- [Goal of the exercise] A faithful copy of all the data is the goal; omit the pictures.

── Supplied information ──

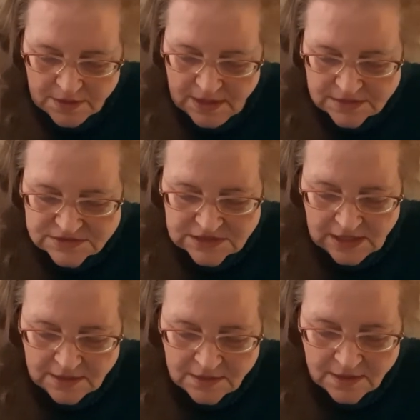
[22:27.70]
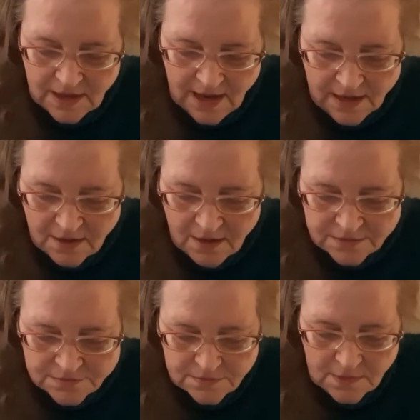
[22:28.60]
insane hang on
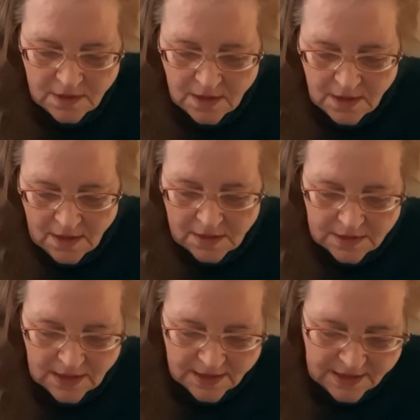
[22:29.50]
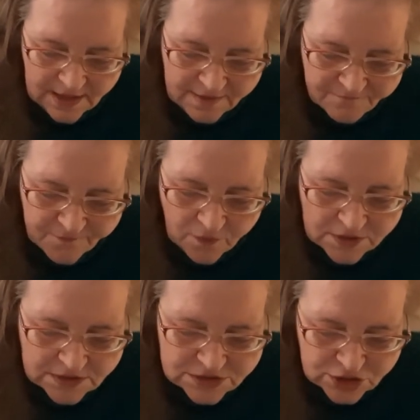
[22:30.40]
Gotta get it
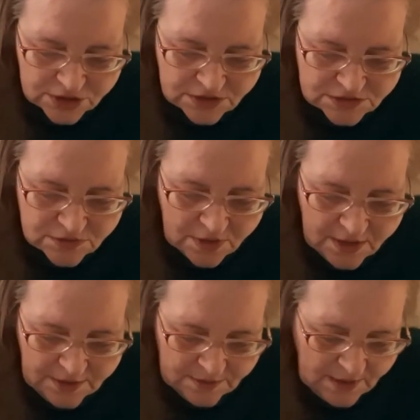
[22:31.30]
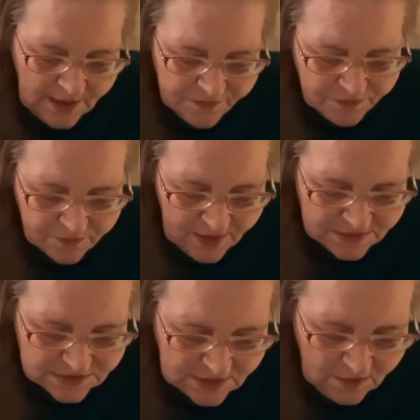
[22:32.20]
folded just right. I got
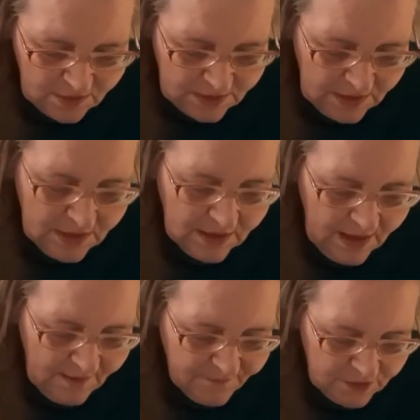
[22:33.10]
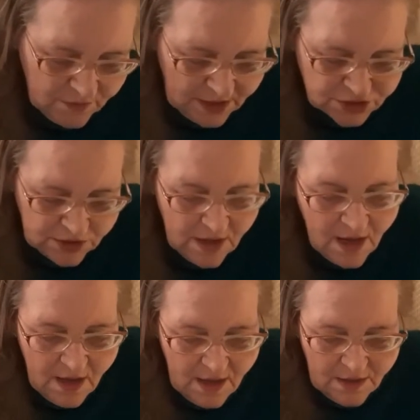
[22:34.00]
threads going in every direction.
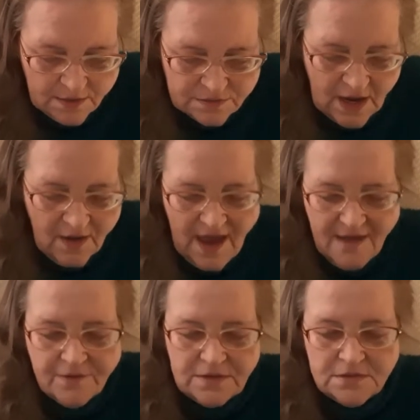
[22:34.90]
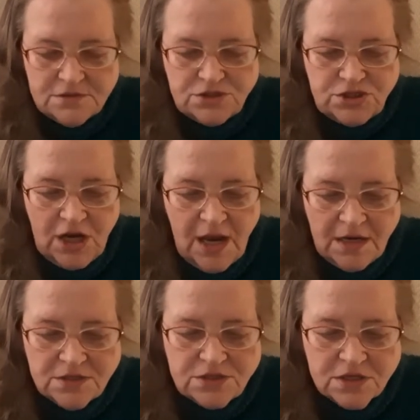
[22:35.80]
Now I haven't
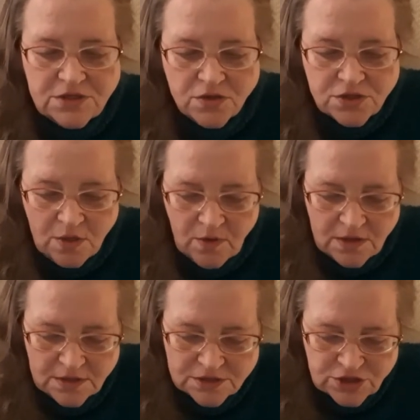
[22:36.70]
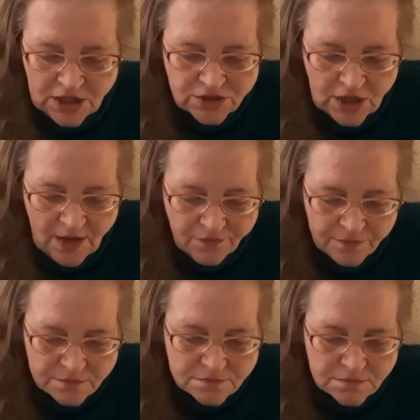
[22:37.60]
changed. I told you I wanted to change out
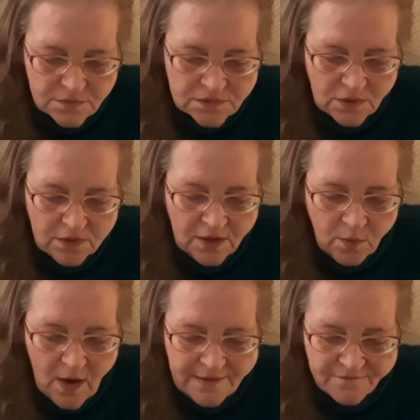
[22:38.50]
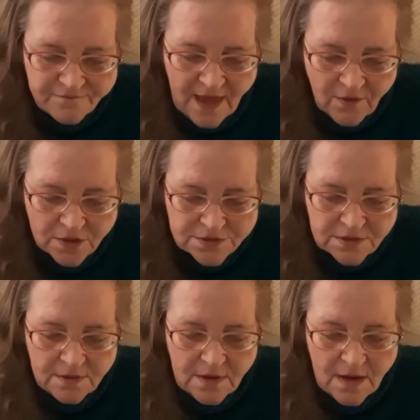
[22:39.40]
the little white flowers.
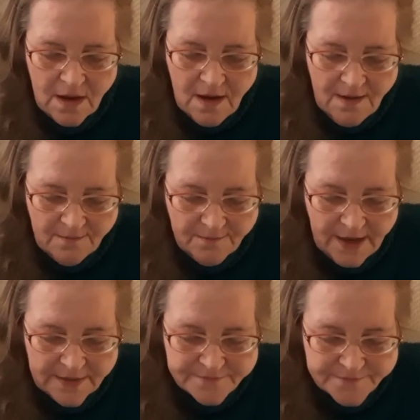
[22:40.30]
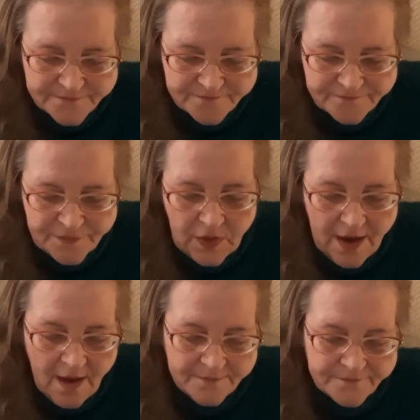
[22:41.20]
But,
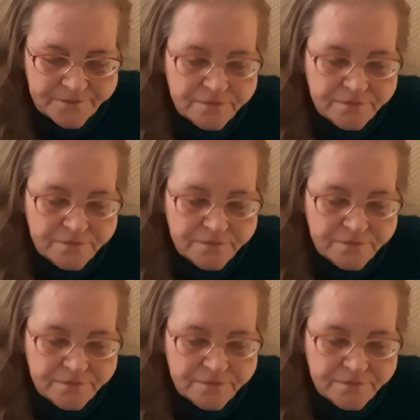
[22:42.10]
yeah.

───

- [Output for this exercise]
[22:27.70]
[22:28.60]
insane hang on
[22:29.50]
[22:30.40]
Gotta get it
[22:31.30]
[22:32.20]
folded just right. I got
[22:33.10]
[22:34.00]
threads going in every direction.
[22:34.90]
[22:35.80]
Now I haven't
[22:36.70]
[22:37.60]
changed. I told you I wanted to change out
[22:38.50]
[22:39.40]
the little white flowers.
[22:40.30]
[22:41.20]
But,
[22:42.10]
yeah.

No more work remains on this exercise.